In Mobridge I find a gas station – and things quickly become confusing. The pump has a range of five options, all with various grades of ethanol. I have no idea which one the rental car needs and no way to make sense of all of the choices. I wait as an older white man washes the windshield on a woman’s truck; as he works, he calls out to everyone entering the station by name. The white woman behind the wheel of a very tired-looking Ford engages him in easy banter. It was a banter that I came to recognize as both a kind of community and a kind of wall. The banter isn’t open to everyone. I would bump up against it many times when dealing with white people in the area. After some time, I signal and make it clear that I’m waiting for help. In return they both look away, making it equally clear that they would finish their conversation without hurry. When the woman finally starts her engine and pulls away, I still seem to be invisible to the attendant and so I ask for help. Without a word, and without looking at me, the man picks up the nozzle for the 87 octane and begins to fill my gas tank. Then, with a sweeping gesture toward the gas pumps, says: “These are a gift from your Black president. Or I should say your former Black president.” I wonder how this older, white man sees me.

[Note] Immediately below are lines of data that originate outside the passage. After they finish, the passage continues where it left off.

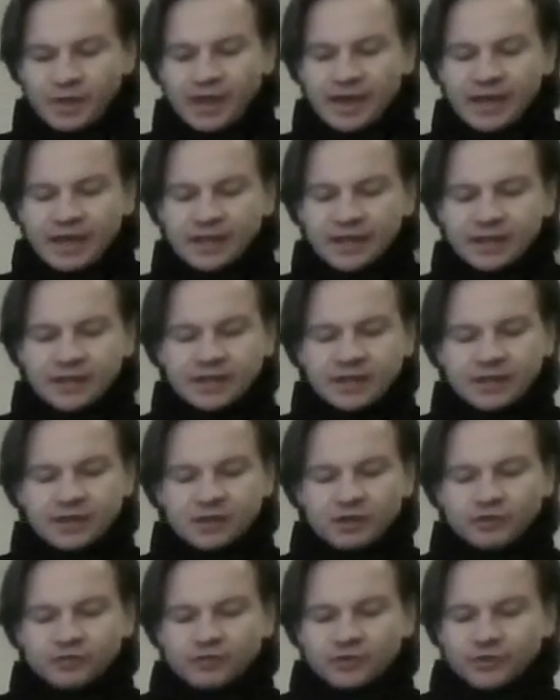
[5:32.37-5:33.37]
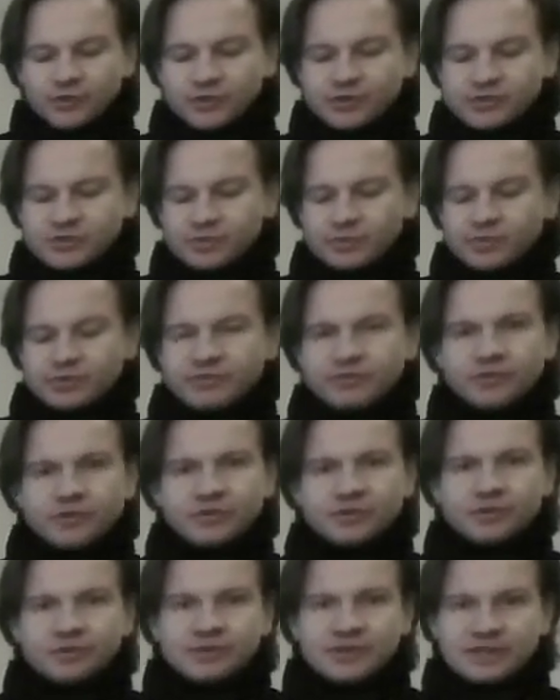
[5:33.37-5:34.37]
And of course you
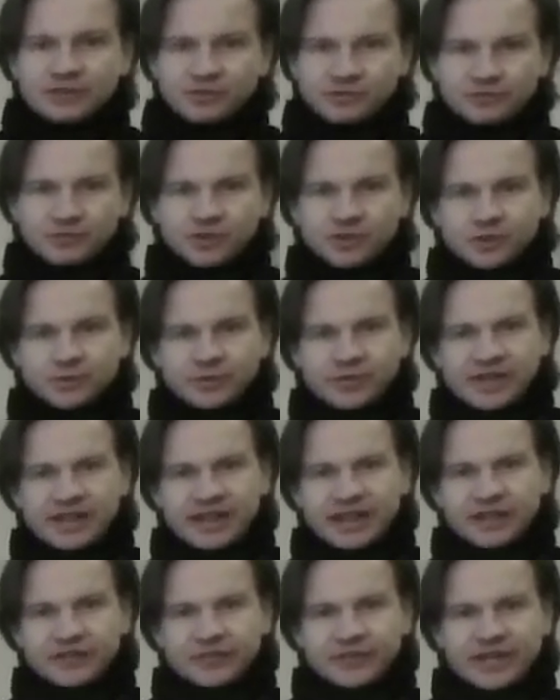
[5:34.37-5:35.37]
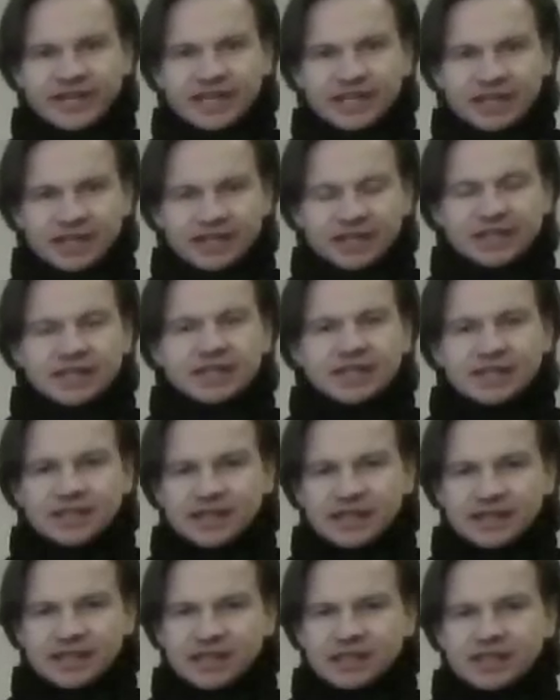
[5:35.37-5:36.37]
will like to follow the thread
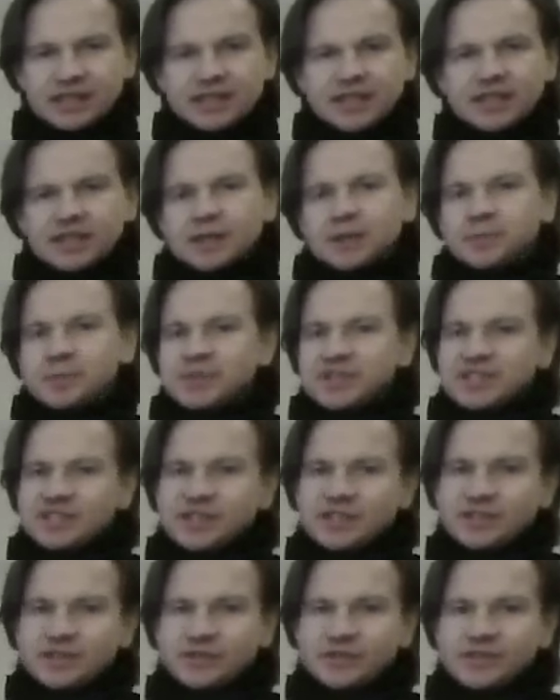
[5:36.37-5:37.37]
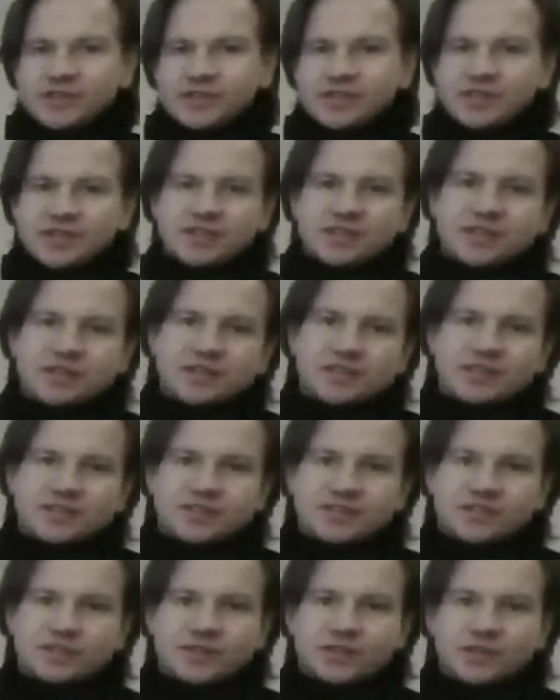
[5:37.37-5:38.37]
in the material,
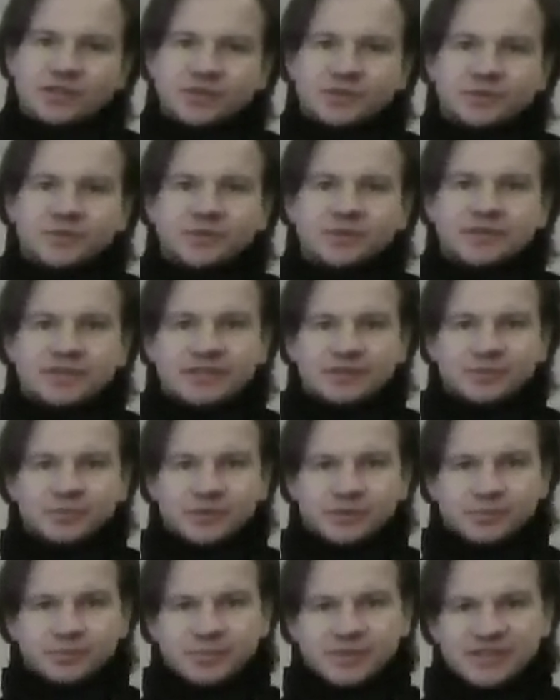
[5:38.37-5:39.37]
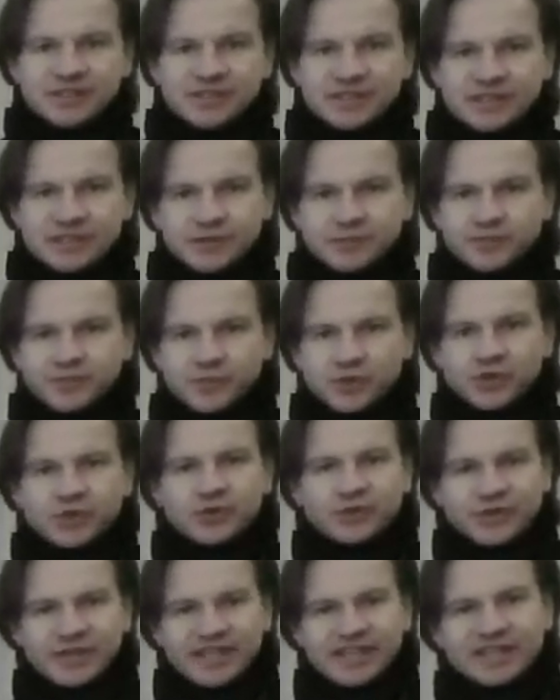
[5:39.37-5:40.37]
so it would be
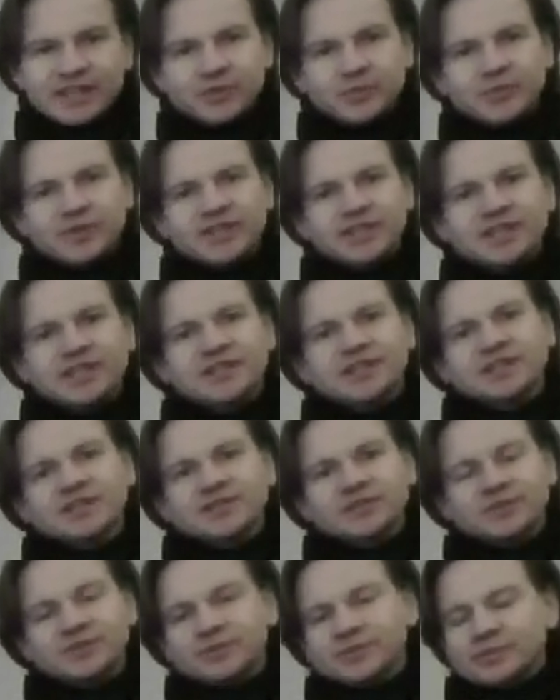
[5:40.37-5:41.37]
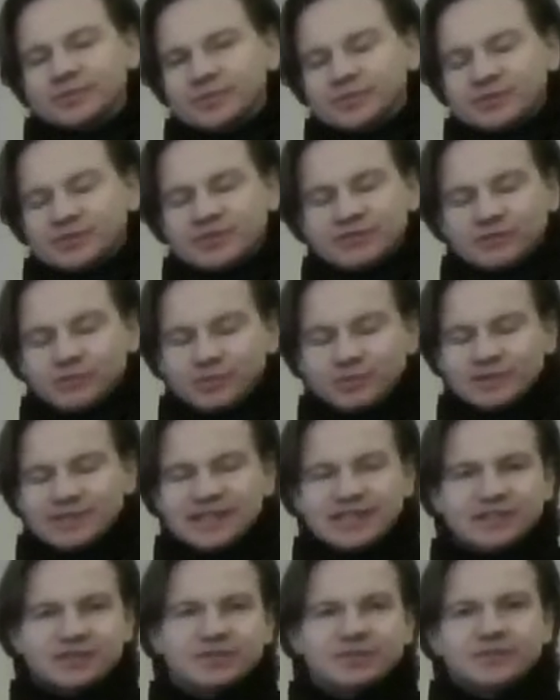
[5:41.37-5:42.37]
correct if you would
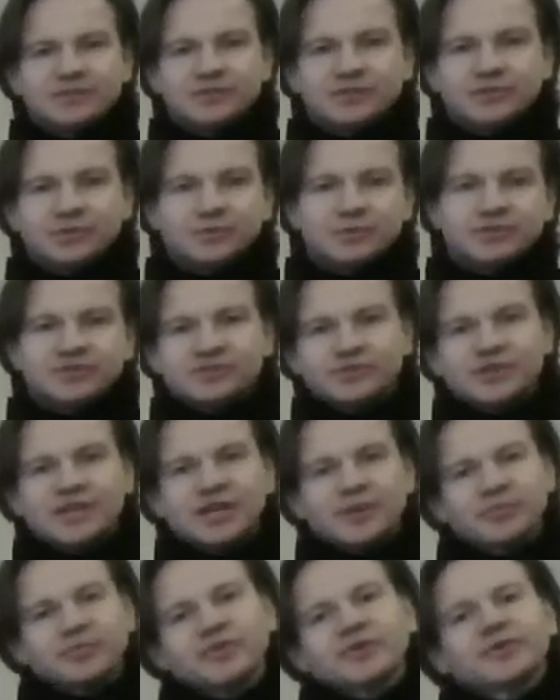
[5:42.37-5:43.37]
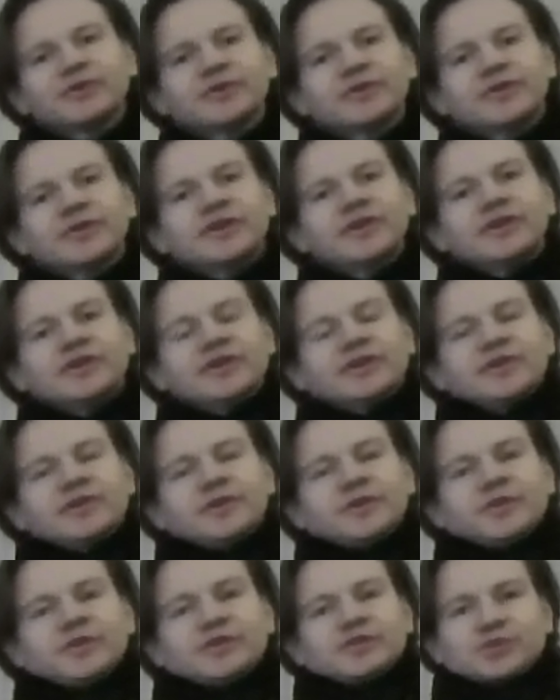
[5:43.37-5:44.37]
like to use stripes or
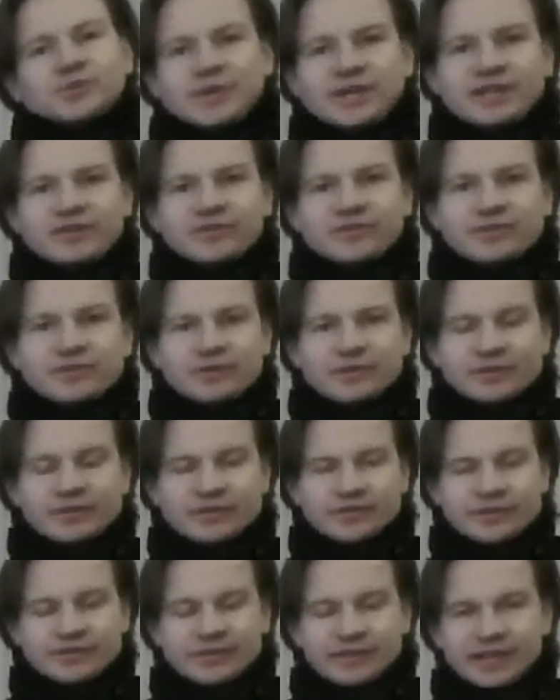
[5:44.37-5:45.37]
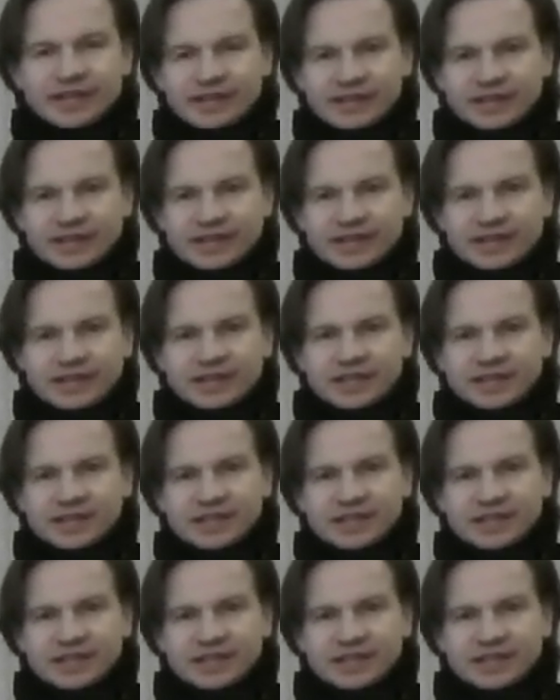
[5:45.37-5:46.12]
squares or anything,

When I want to convey a sense of ease that I really don’t feel, as I did in this moment, I imagine someone I love before speaking. I smiled and shifted my weight to a relaxed posture. But then out of my mouth comes:
“What gifts are we getting from your white president?”
“Oh, so you’re going to be like that.” He takes a step back. Obviously, my smile isn’t always enough. But the exercise is helpful, and I don’t give up easily on the strategy.
“No, no,” I laugh. “I asked because of how you said it. Are you a Trump fan?”
“Definitely not. That election didn’t give us any choices. I know some think she would have saved the world. That woman is just … well, let’s just say neither one of them are looking out for us. They keep getting richer and you and I keep getting poorer. Nothin’ going to change that.” Maybe my strategy has worked. I seem to be on his side of the fence now. I don’t know how this happened but I’m grateful. I take care not to mention the name of “that woman” (Hillary Clinton) in our conversation about politics.
There are two main roads in Mobridge, one that is a throughway for traffic heading in and out and another that resembles the sleepy main streets of business districts in many midwestern towns. It’s about 10:30 in the morning when I drive down the main street in Mobridge. It’s a few blocks long and mostly empty, except for a string of pickup trucks parked in front of a local bar.
In my phone calls home, my family complain about the photos I send them: “Why don’t you take photos of places that have people in them?” The truth is that in struggling communities a lack of disposable income can make a town feel completely empty. This is certainly the case in Mobridge.